The Indirect Approach
A few weeks ago at COSSFest in Calgary, I heard a talk on this subject by KDE’s Aaron Seigo. Here, I recreate his logic from memory and imaginative extrapolation, so my apologies if I get any parts of it wrong. The point is the general argument, anyway.
Seigo began his estimate by a story about how a scientist in the 1940s supposedly estimated the force of an atomic bomb by measuring how far it displaced scattered scraps of paper. He tells this story to emphasize that he derives his estimate from indirect indications, rather than hard figures or direct observation.
Observing that North American trends are not always in keeping with those of the rest of the world, Seigo points out the countless indications of growing GNU/Linux adoption: data points like the growing number of computer manufacturers offering pre-loads, and the operating system’s success on netbooks.
He talks about cities and government departments in Europe adopting GNU/Linux, of 53,000 labs in Brazil deploying the operating system to 52 million students, of the dominance of Red Flag Linux in China, and similar success stories throughout India and South America, pointing out the rapid growth among populations equal in size to North America and often larger.
Look outside North America, he says, and the generally accepted figures are almost all too low, distorted by the Windows-dominated perspective of the United States and Canada.
At the end of his presentation, Seigo was reluctant to give a percentage, but, when I pressed him, he suggested that 8% was probably a bottom figure, and 10-12% the likeliest.

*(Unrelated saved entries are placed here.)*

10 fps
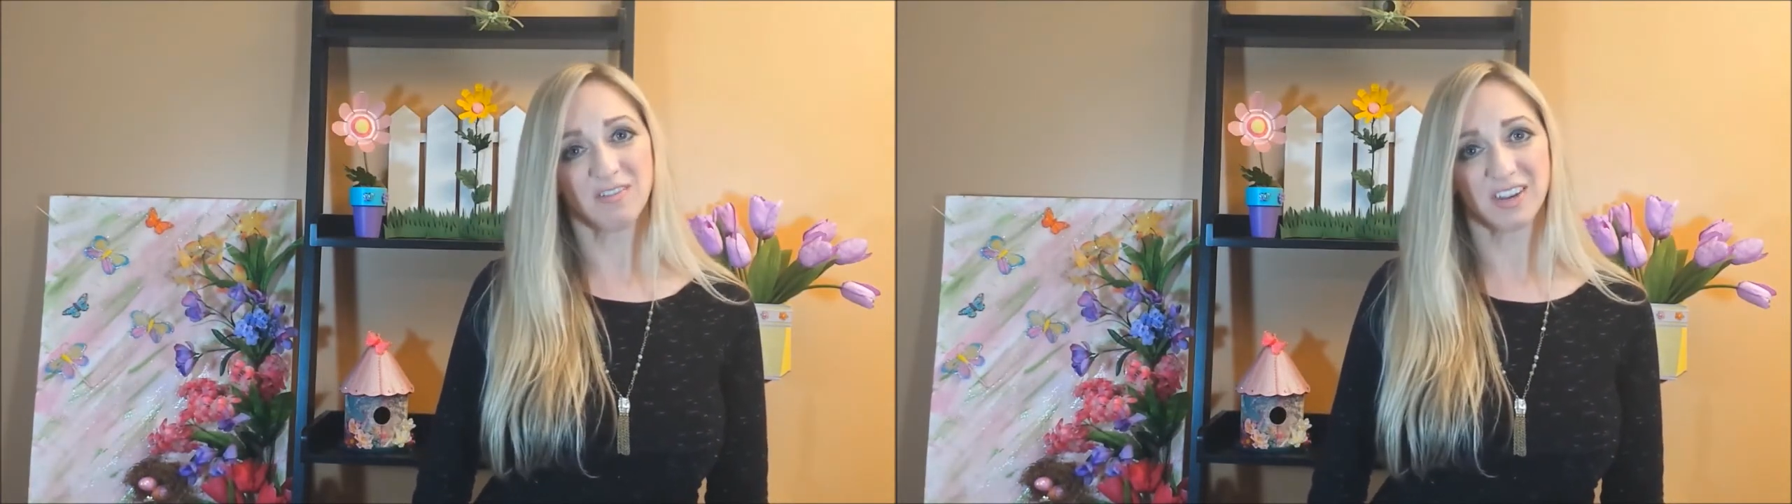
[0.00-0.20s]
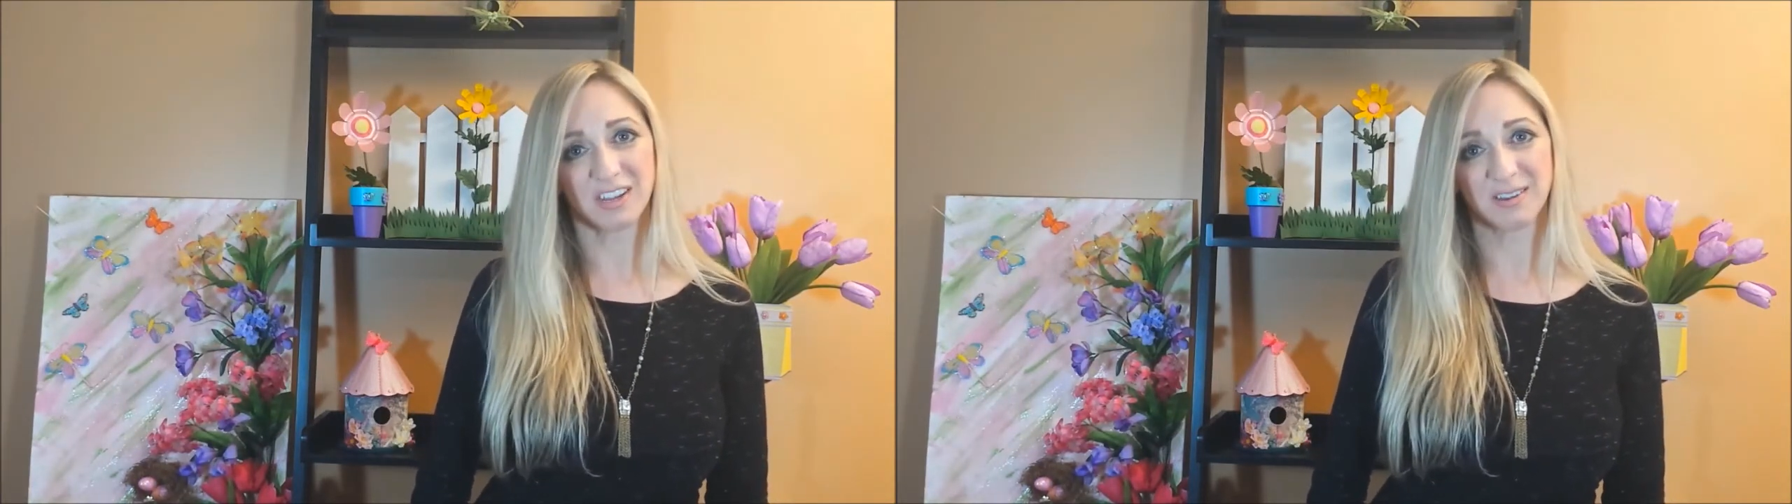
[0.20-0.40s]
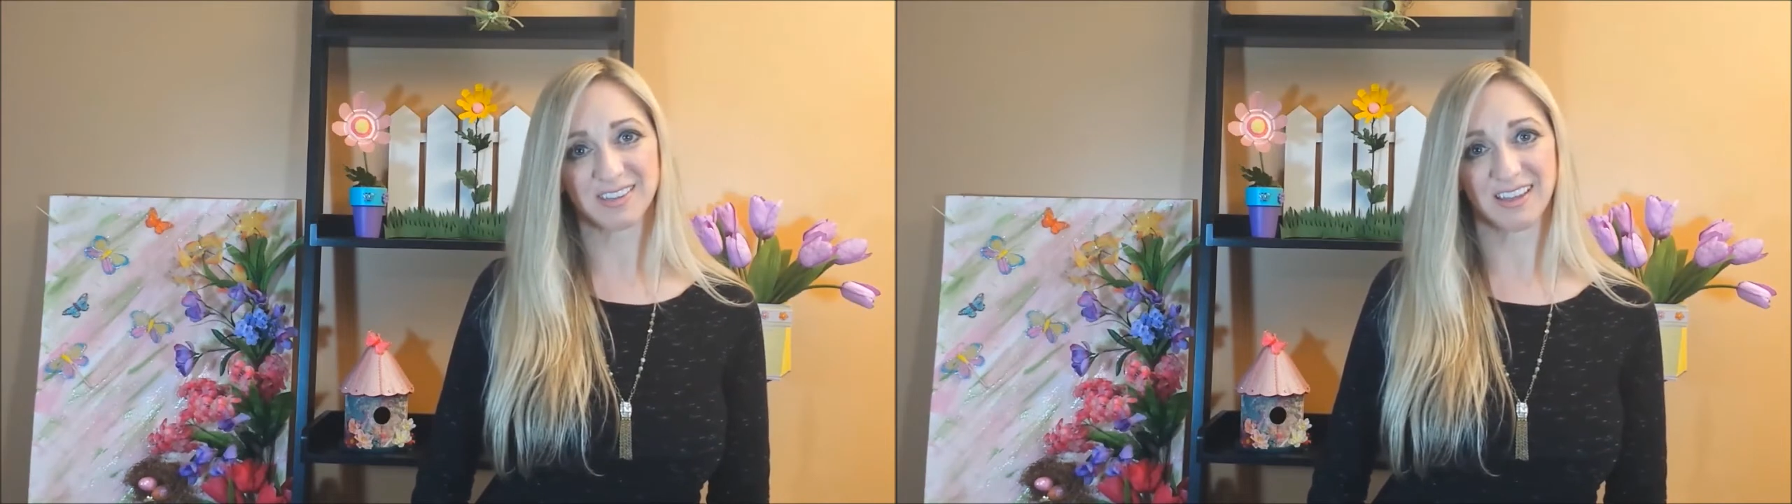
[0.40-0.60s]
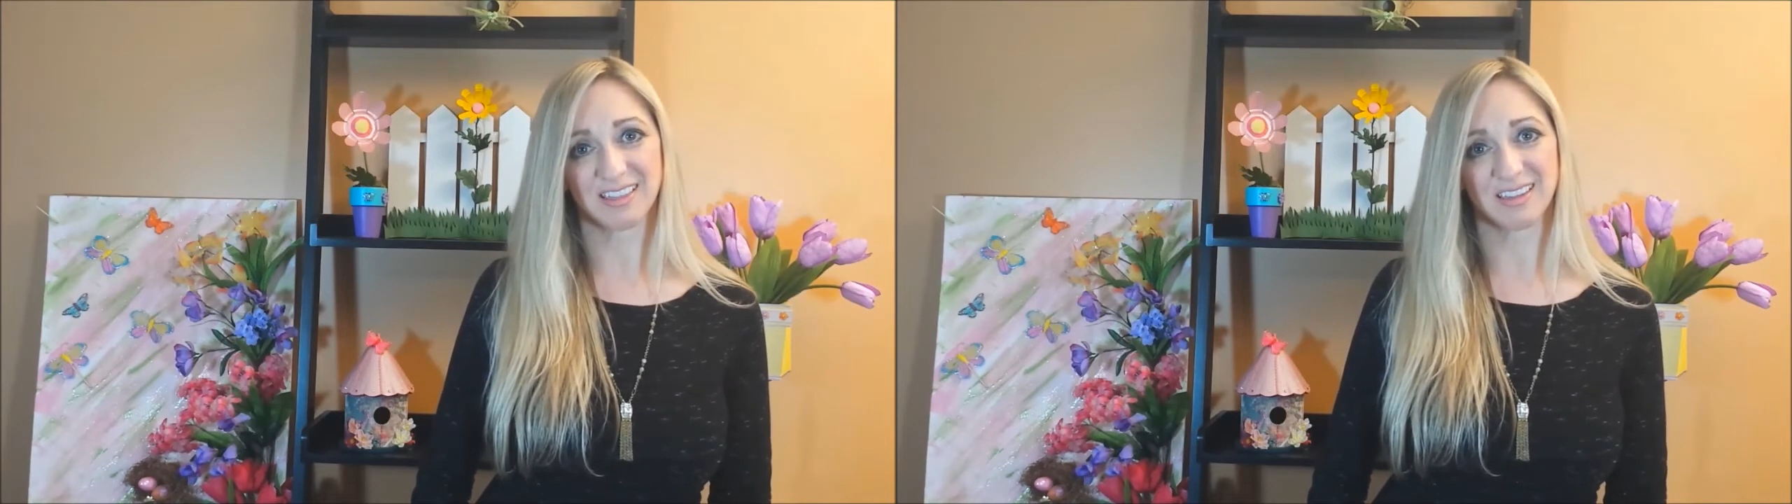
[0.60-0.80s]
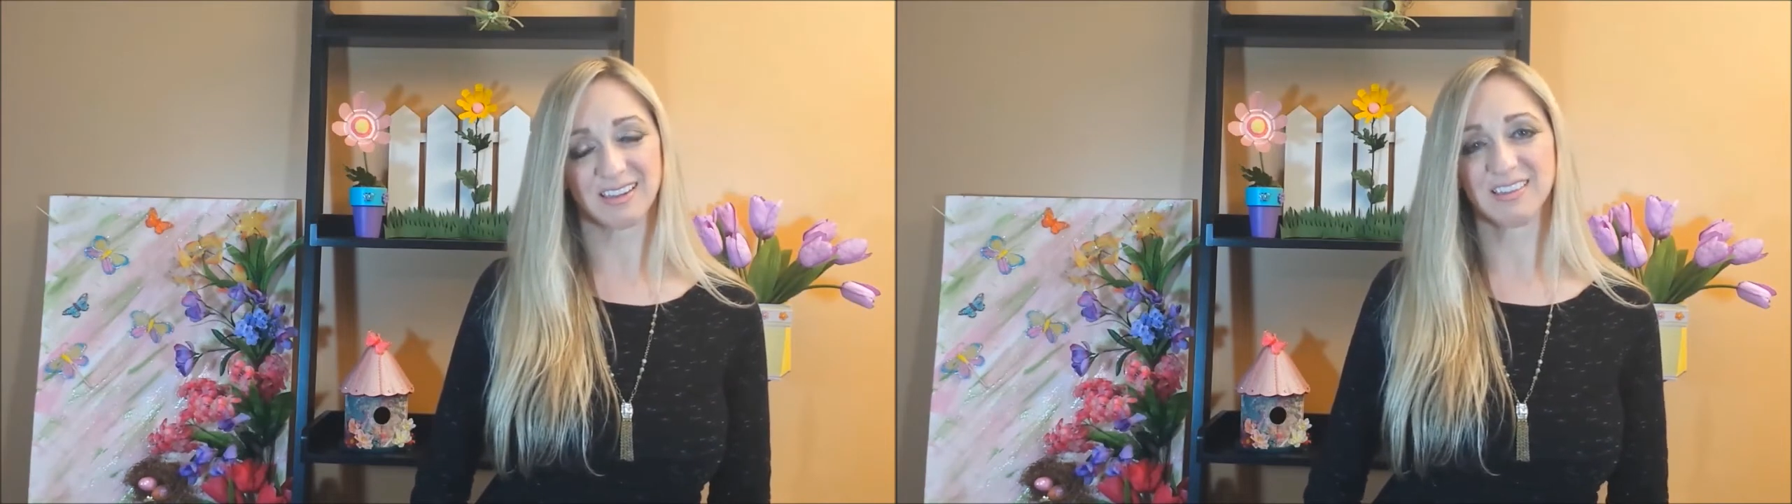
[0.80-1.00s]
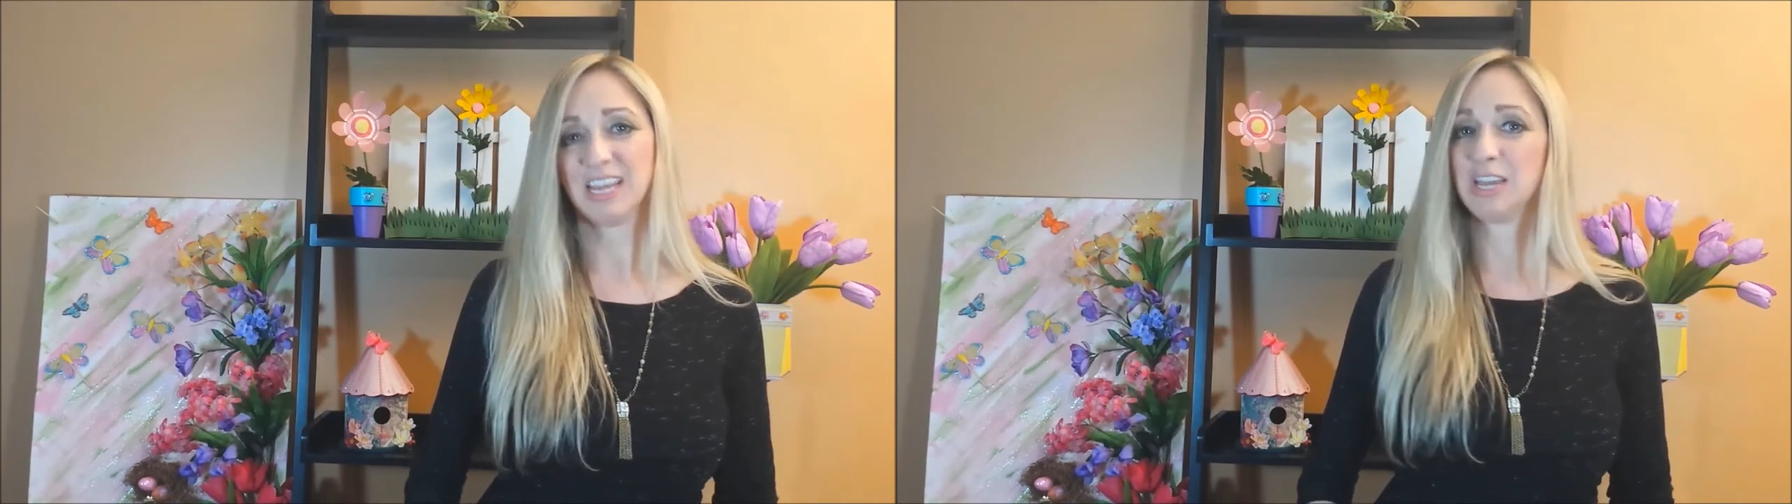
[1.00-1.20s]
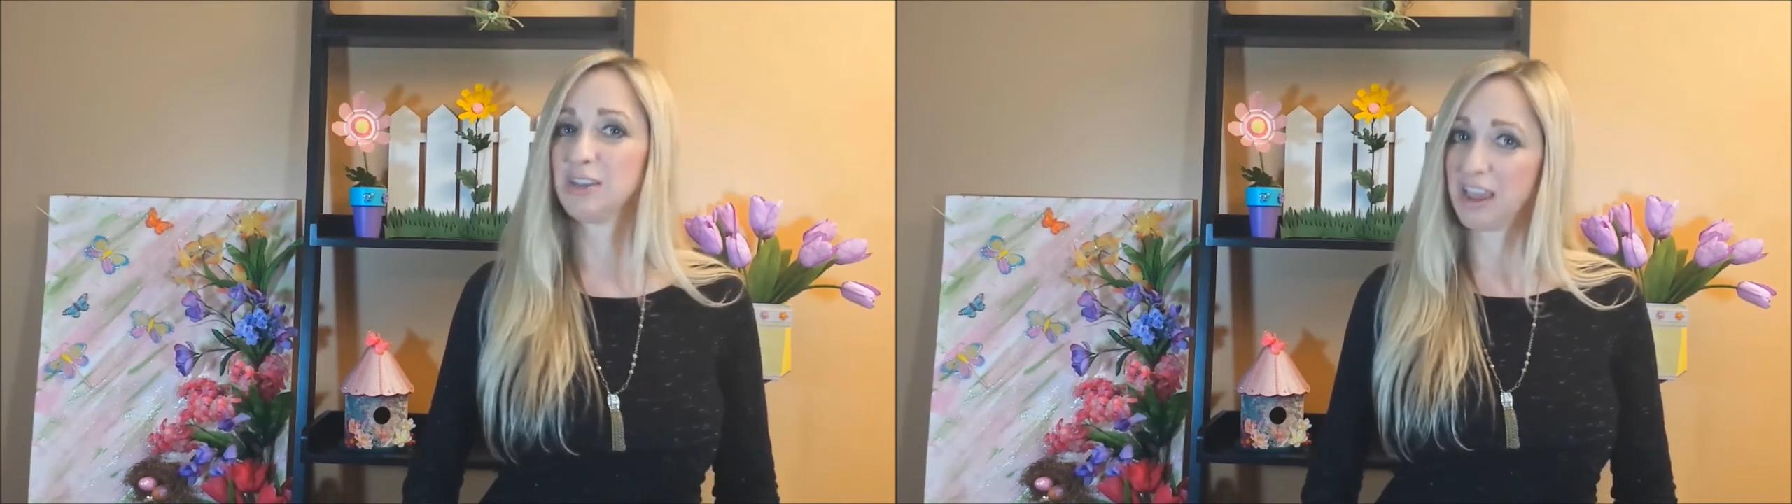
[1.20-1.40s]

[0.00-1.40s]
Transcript: videos like this.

Some of the audience seemed politely skeptical, but, even if you half his figures, his examples go a long way towards suggesting that North Americans consistently under-estimate GNU/Linux use because we live in a Windows-distorted environment.
Some of his scenario seemed too rosy. For example, he did not discuss how, so far as the Chinese government is concerned, one use of Red Hat Linux seems to be to force Microsoft to lower its license fees. Nor did Seigo address claims that many GNU/Linux boxes distributed in Brazil soon have copies of Windows installed on them.
Still, even if you doubt Seigo’s exact figures, his presentation did suggest that, whatever the user statistics are now, they’re about to rise sharply.
Choose your logic, choose your percentage
The wide variation in the figures that I’ve mentioned only emphasize the difficulty of determining user numbers. Apply a different set of assumptions, be stricter or laxer in your estimates, and the numbers can vary wildly.
All the same, exploring the possibilities is still worthwhile, if not for the original purpose of establishing hard figures. Instead of giving an exact number, running through the logic, the assumption and the biases behind the numbers is a useful reminder that the objectivity of numbers is often just a myth.
Are GNU/Linux desktops as rare as NetApplications suggests? As widely deployed as Seigo would have them? We have no way of knowing which is closest to the truth.
But at least Dotzler and Seigo, free software advocates that they are, explain their reasoning, instead of just offering a number with the illusion of objectivity that media services and columnists will pick up without asking questions.